Exercise prompt: Once the line with "[457.41-458.41s]" is found in the entries below, repeat that line and every one after it exactly, ending at the last.

*** Task material ***

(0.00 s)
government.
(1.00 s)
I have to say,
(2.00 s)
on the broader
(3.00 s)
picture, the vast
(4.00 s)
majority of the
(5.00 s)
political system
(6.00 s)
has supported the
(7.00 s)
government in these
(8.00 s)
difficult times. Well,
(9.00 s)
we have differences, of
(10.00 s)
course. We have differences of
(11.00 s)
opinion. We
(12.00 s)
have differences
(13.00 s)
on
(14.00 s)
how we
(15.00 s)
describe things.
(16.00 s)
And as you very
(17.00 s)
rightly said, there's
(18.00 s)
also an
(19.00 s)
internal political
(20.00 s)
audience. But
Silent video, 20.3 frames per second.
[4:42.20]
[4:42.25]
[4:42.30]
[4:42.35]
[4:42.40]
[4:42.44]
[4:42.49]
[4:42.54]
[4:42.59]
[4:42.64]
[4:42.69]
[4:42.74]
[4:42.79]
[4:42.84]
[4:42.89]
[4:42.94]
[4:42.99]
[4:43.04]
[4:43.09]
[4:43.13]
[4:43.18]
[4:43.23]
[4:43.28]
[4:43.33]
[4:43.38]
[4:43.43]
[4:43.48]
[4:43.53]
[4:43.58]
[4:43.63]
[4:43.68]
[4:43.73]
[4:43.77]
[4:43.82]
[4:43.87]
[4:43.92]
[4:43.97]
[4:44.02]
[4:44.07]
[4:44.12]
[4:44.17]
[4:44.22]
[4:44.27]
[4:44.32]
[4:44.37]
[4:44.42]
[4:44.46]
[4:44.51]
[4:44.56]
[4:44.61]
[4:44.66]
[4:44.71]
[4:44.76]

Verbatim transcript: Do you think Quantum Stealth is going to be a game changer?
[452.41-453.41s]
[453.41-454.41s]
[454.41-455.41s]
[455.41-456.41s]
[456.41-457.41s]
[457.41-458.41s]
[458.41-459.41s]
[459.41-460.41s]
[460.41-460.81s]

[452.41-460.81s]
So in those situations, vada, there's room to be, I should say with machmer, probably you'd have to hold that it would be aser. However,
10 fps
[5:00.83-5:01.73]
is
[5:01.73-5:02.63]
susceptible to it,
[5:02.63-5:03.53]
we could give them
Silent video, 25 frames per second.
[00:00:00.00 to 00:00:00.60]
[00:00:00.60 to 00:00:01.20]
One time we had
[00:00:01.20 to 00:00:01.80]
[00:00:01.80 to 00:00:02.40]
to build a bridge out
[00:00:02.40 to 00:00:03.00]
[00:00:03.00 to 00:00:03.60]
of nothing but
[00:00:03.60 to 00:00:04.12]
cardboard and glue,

*** End of Task material ***

Solution for this task:
[457.41-458.41s]
[458.41-459.41s]
[459.41-460.41s]
[460.41-460.81s]

[452.41-460.81s]
So in those situations, vada, there's room to be, I should say with machmer, probably you'd have to hold that it would be aser. However,
10 fps
[5:00.83-5:01.73]
is
[5:01.73-5:02.63]
susceptible to it,
[5:02.63-5:03.53]
we could give them
Silent video, 25 frames per second.
[00:00:00.00 to 00:00:00.60]
[00:00:00.60 to 00:00:01.20]
One time we had
[00:00:01.20 to 00:00:01.80]
[00:00:01.80 to 00:00:02.40]
to build a bridge out
[00:00:02.40 to 00:00:03.00]
[00:00:03.00 to 00:00:03.60]
of nothing but
[00:00:03.60 to 00:00:04.12]
cardboard and glue,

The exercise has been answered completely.